[Input Boundary: Start]

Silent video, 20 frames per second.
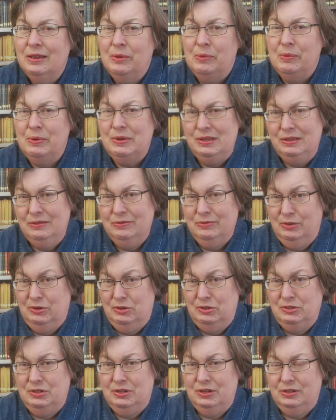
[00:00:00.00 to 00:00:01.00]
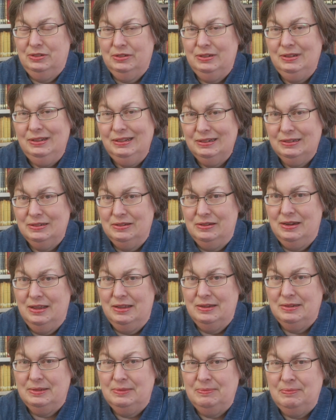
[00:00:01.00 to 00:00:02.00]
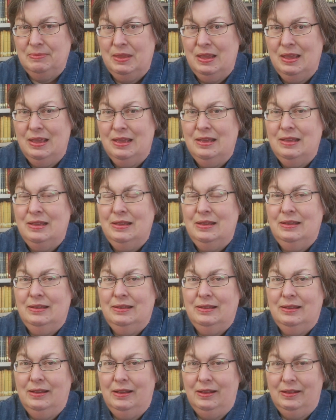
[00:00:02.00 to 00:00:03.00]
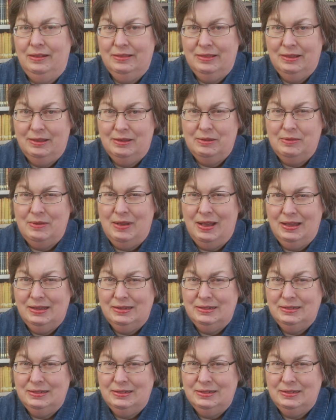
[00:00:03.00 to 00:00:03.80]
when he first clicked on it. Although I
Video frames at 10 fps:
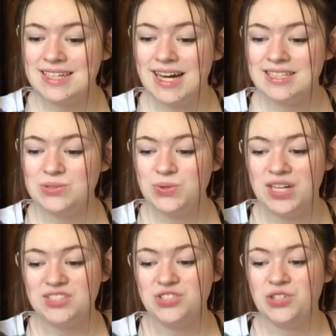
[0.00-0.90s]
As you
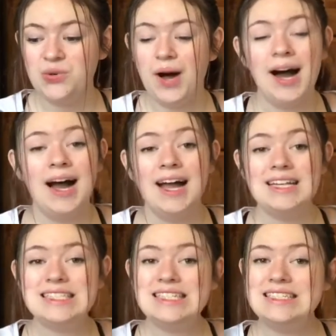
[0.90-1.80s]
guys know, I
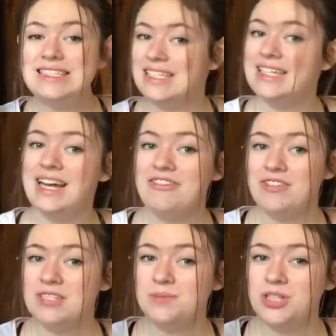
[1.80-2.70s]
did DNF
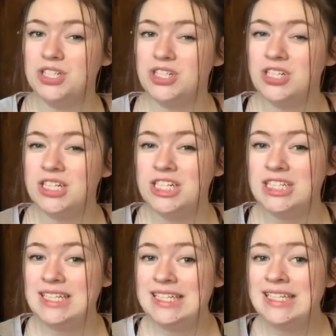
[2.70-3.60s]
this book earlier in
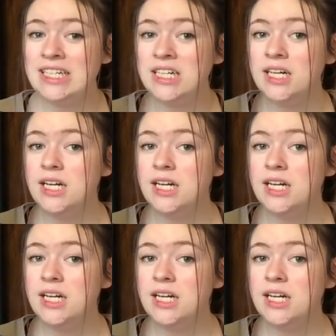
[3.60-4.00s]
the year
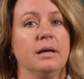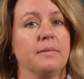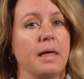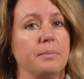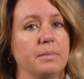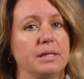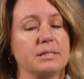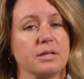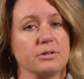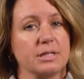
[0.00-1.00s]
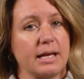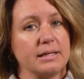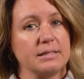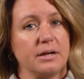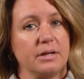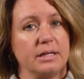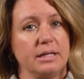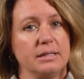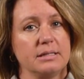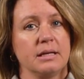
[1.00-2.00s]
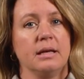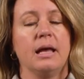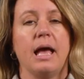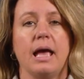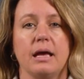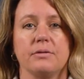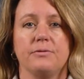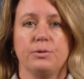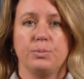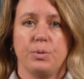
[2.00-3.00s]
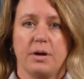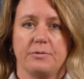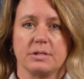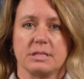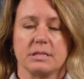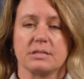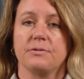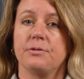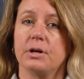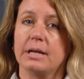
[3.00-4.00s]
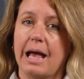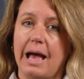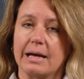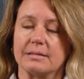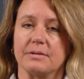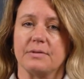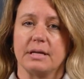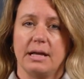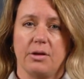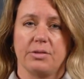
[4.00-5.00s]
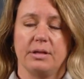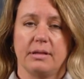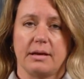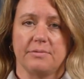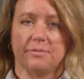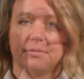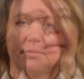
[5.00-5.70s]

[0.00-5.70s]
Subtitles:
that meets their dietary needs and food preferences for an active and healthy life.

[Input Boundary: End]

## [Exercise]
After removing the pictures, repeat the remaining records exactly.

## [Written answer]
Silent video, 20 frames per second.
[00:00:00.00 to 00:00:01.00]
[00:00:01.00 to 00:00:02.00]
[00:00:02.00 to 00:00:03.00]
[00:00:03.00 to 00:00:03.80]
when he first clicked on it. Although I
Video frames at 10 fps:
[0.00-0.90s]
As you
[0.90-1.80s]
guys know, I
[1.80-2.70s]
did DNF
[2.70-3.60s]
this book earlier in
[3.60-4.00s]
the year
[0.00-1.00s]
[1.00-2.00s]
[2.00-3.00s]
[3.00-4.00s]
[4.00-5.00s]
[5.00-5.70s]

[0.00-5.70s]
Subtitles:
that meets their dietary needs and food preferences for an active and healthy life.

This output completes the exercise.